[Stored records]
• • •

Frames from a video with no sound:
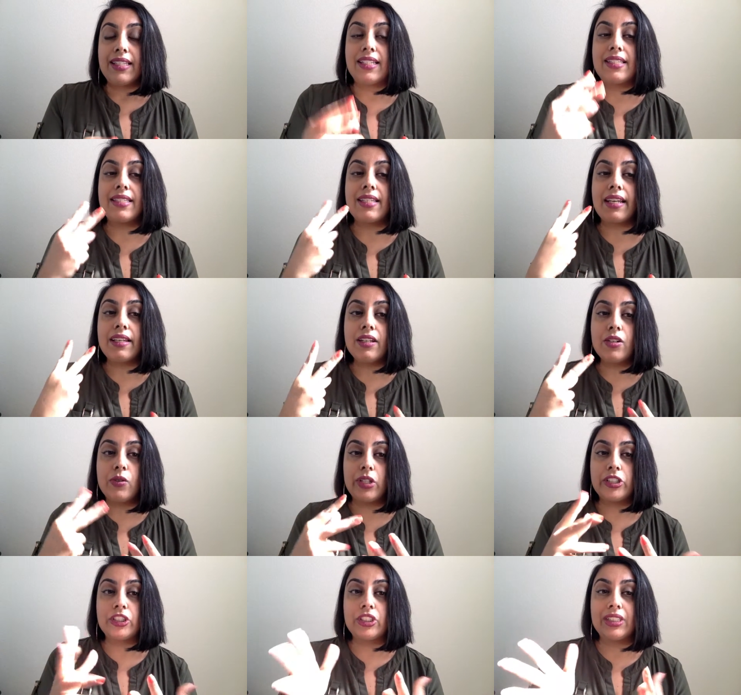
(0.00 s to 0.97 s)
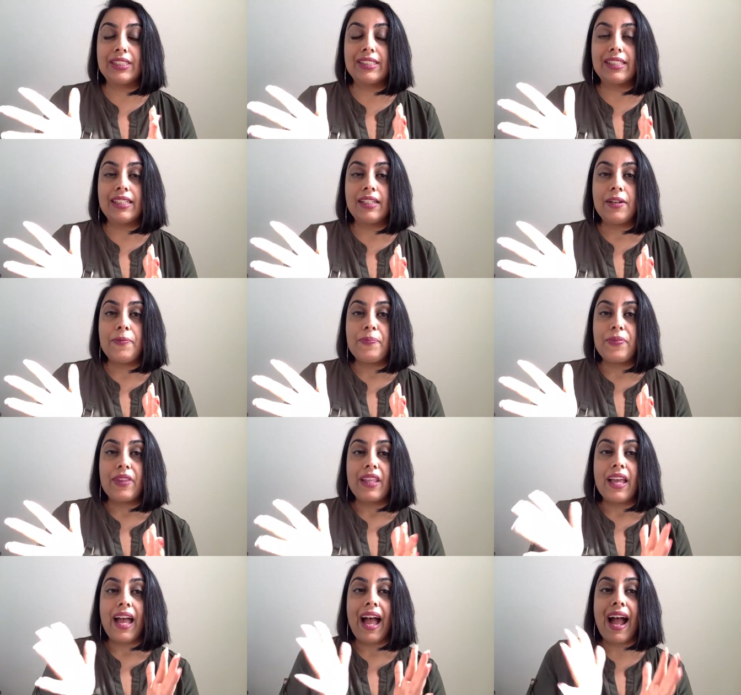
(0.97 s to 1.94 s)
The second question is,
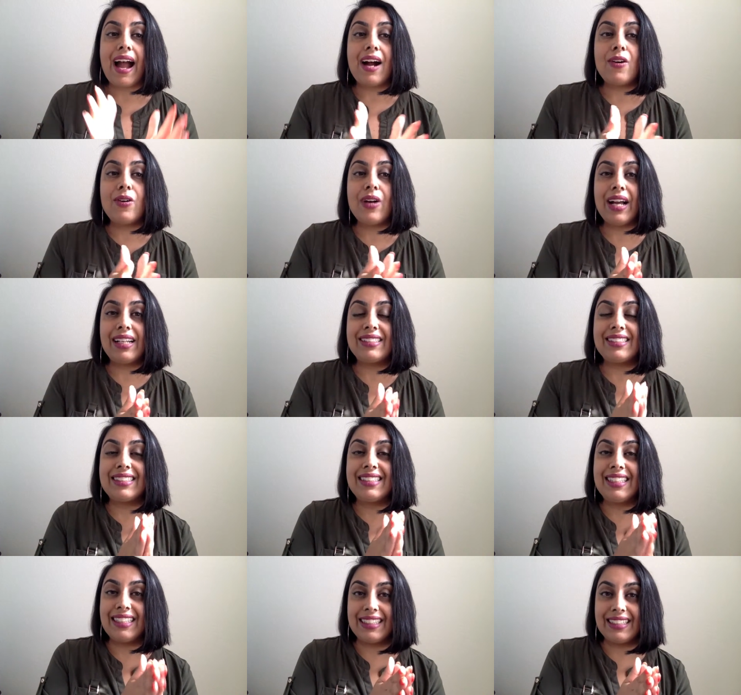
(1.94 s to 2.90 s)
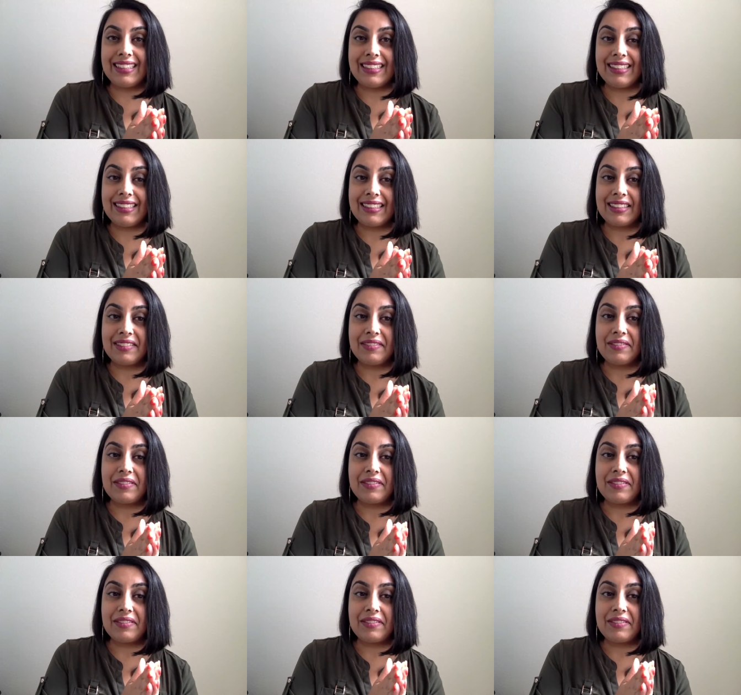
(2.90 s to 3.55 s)
how has this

• • •

ACTIVITY: Please reproduce the records above exactly and leave any picture behind.

OUTPUT FOR THIS EXERCISE:
Frames from a video with no sound:
(0.00 s to 0.97 s)
(0.97 s to 1.94 s)
The second question is,
(1.94 s to 2.90 s)
(2.90 s to 3.55 s)
how has this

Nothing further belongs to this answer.